Suzuki's way with the music was quite measured and rather sombre. Granted, there were lively moments and the articulation of the orchestra was excellent, sometimes a little at the expense of line. But my overall impression was of the darker, quieter hues. Perhaps it was because we were sitting at the side of the hall, hidden by the harpsichord. An instrument, incidentally, which seemed curiously reticent in the ensembles at moments when I felt it should not be reticent at all.
When performing with a decent size choir (18 singers to around 20 instrumentalists), Bach presents the conductor with a number of problems of balance. In the fugal opening of the Kyrie, the choir's first entry comes after a long orchestral peroration and each voice should enter simply as part of the texture. But what frequently happens is that the choir suddenly dominates and instead of being an equal partner the orchestra's role degenerates into one of buzzing accompaniment. Some conductors have solved this problem by getting the initial entries sung by just one voice with the main chorus coming in later. Suzuki's solution, which was almost successful, was to have the chorus subdue its tone. Perhaps this set the general timbre for the evening. But at least the balance in the performance was pretty good and there were not too many moments when you felt that the chorus was master. Though there were times when individual musicians could have been more prominent. This was very noticeable when flutes and oboes had been prominent during one of the solo sections, but suddenly disappeared when the chorus came in.
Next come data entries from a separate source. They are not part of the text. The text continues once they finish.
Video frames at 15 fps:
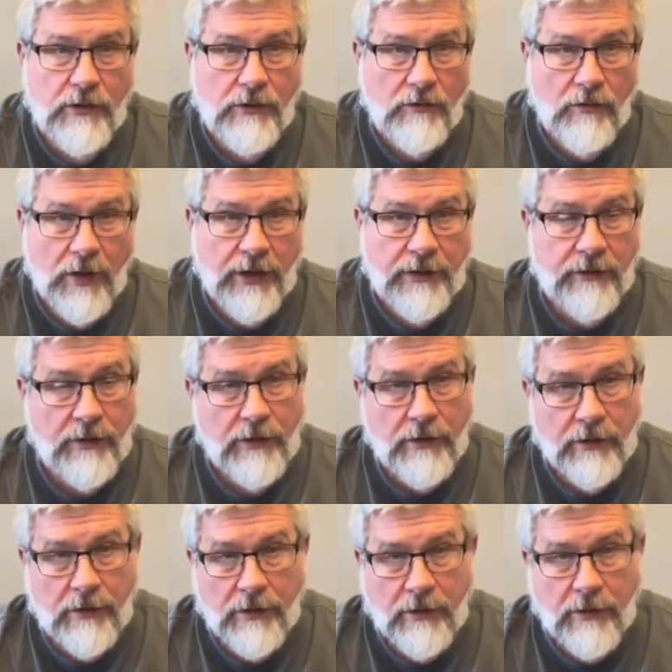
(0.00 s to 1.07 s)
right?
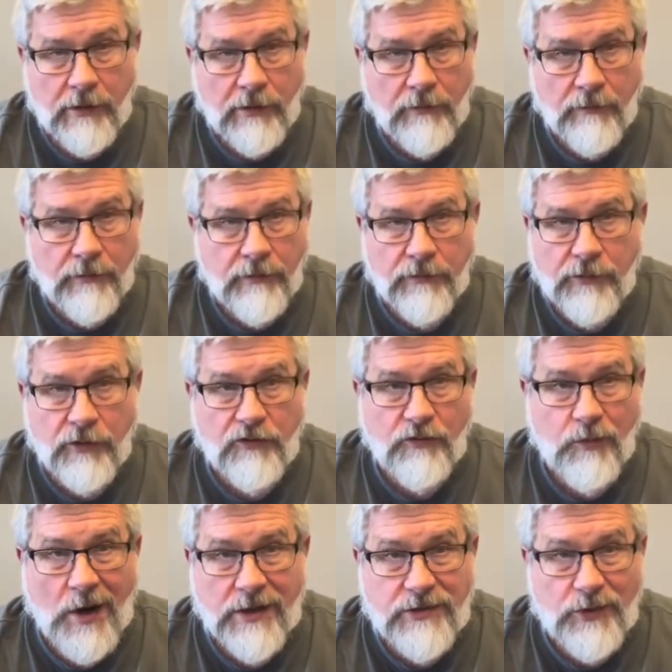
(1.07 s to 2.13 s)
There's
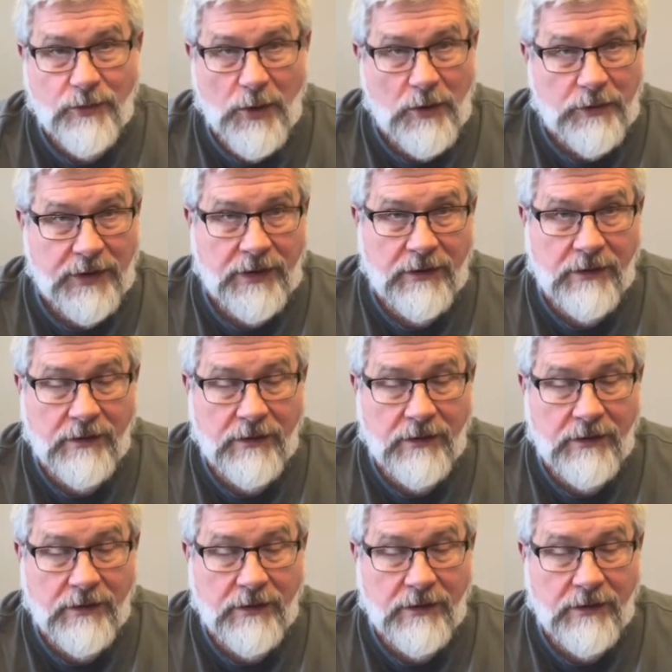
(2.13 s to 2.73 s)
rice-a-roni,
I felt his general attitude to be quite Romantic, which is perfectly valid. After all, I don't subscribe to the view that everyone needs to perform Bach in the way that I want. Perhaps it just didn't chime in with my feelings that evening.
Amongst the soloists, alto Robin Blaze particularly impressed. His lovely bright voice with its wonderfully edge and sense of line came over as a breath of fresh air in the performance.
Of course, what people will tell me is that what counts is Suzuki's wonderful musicianship and his spiritual way with Bach. But I'm afraid, last night this rather washed over me and all I was left with was a picky little voice in my head, pointing out things. I just hope that Ariodante at ENO tomorrow finds me more responsive, after all it does have Alice Coote in the title role.